§ **Task to carry out**
Which of the lines below holds the string "video"? Copy every line that does.

#### Supplied entries ####

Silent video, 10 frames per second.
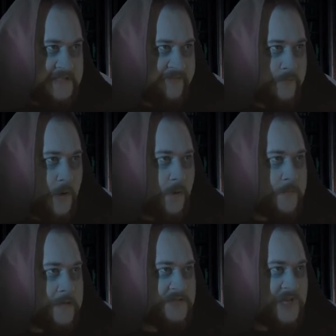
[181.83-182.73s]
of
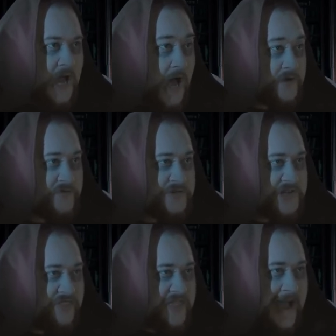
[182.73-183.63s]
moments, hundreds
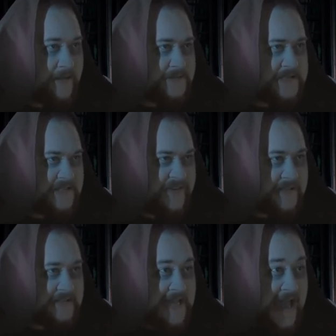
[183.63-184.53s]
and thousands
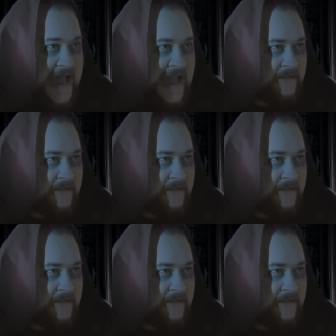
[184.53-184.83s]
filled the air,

####
#### Supplied entries ####

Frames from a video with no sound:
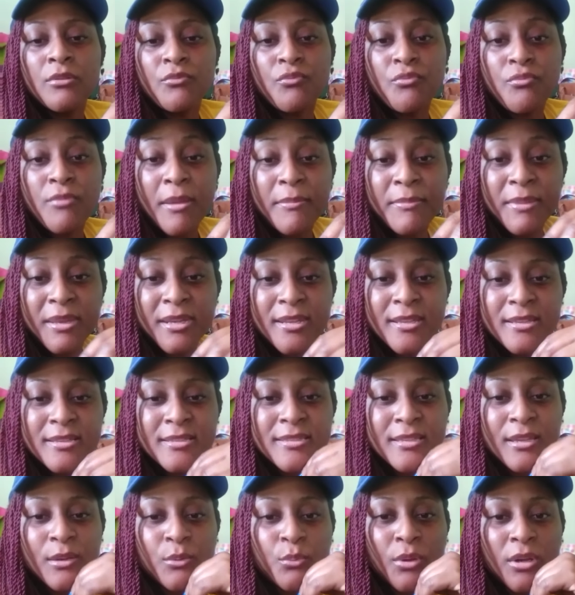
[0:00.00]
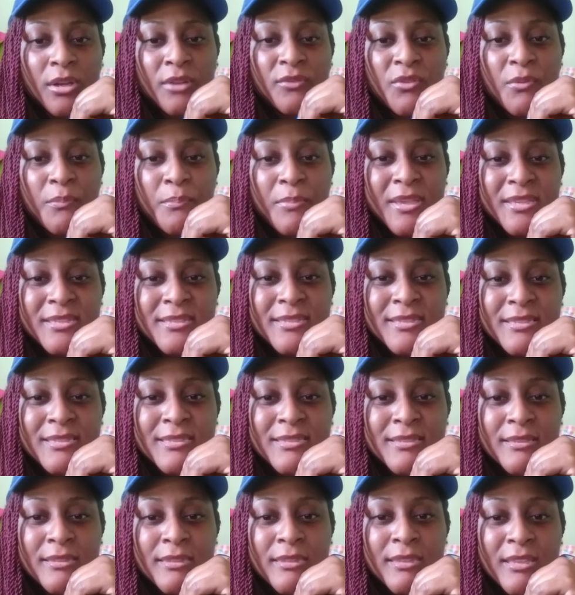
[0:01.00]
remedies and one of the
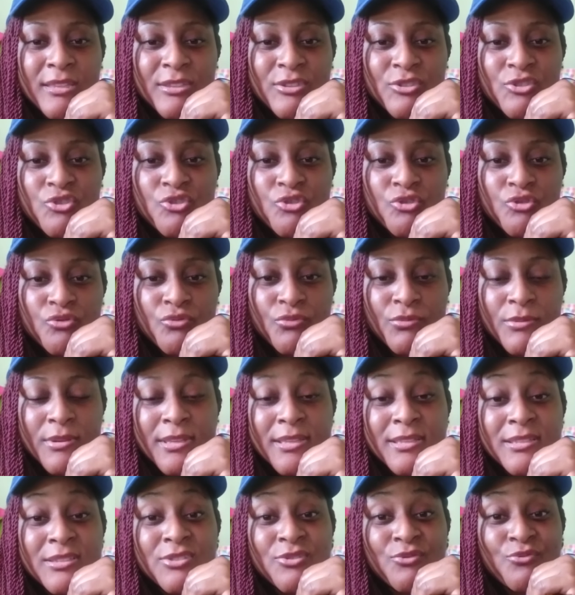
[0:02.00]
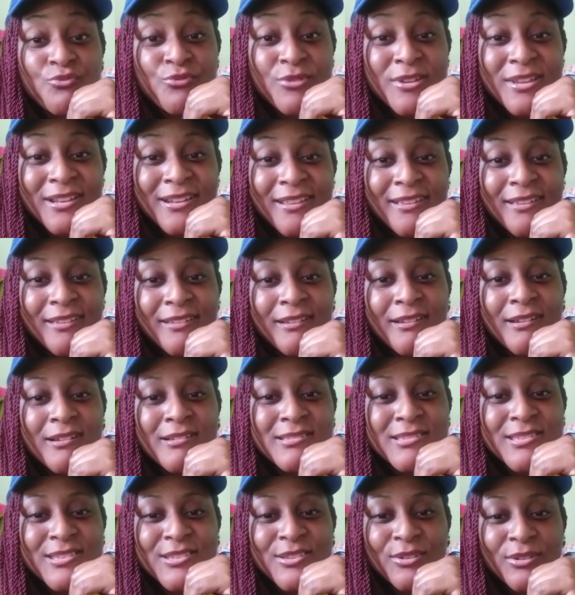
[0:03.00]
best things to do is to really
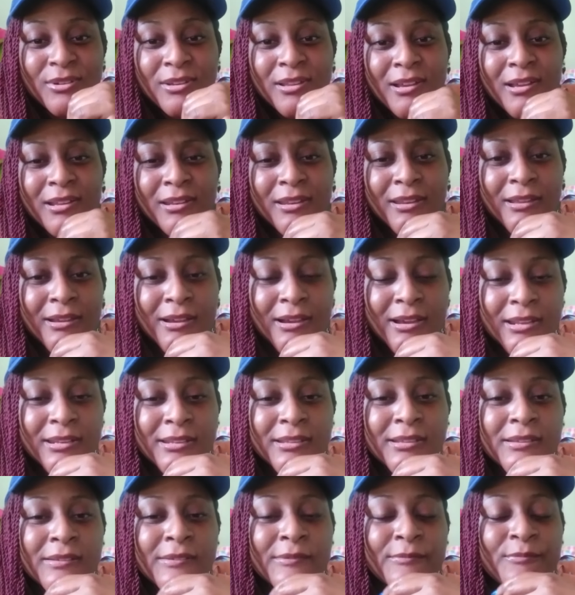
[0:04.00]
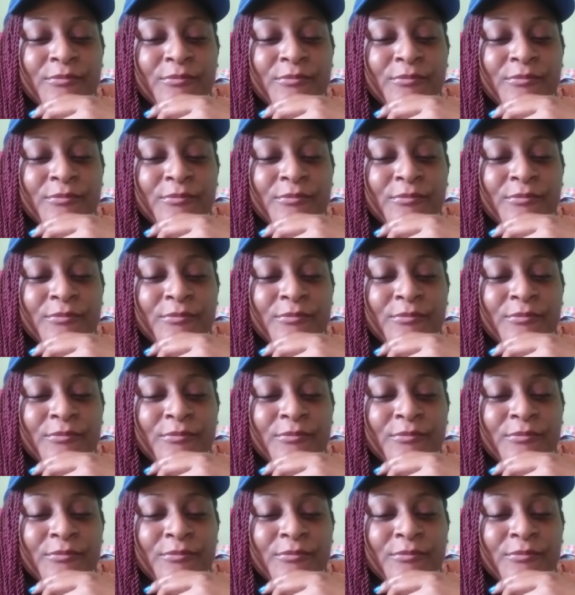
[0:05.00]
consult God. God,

####

§ **Result below**
Silent video, 10 frames per second.
Frames from a video with no sound:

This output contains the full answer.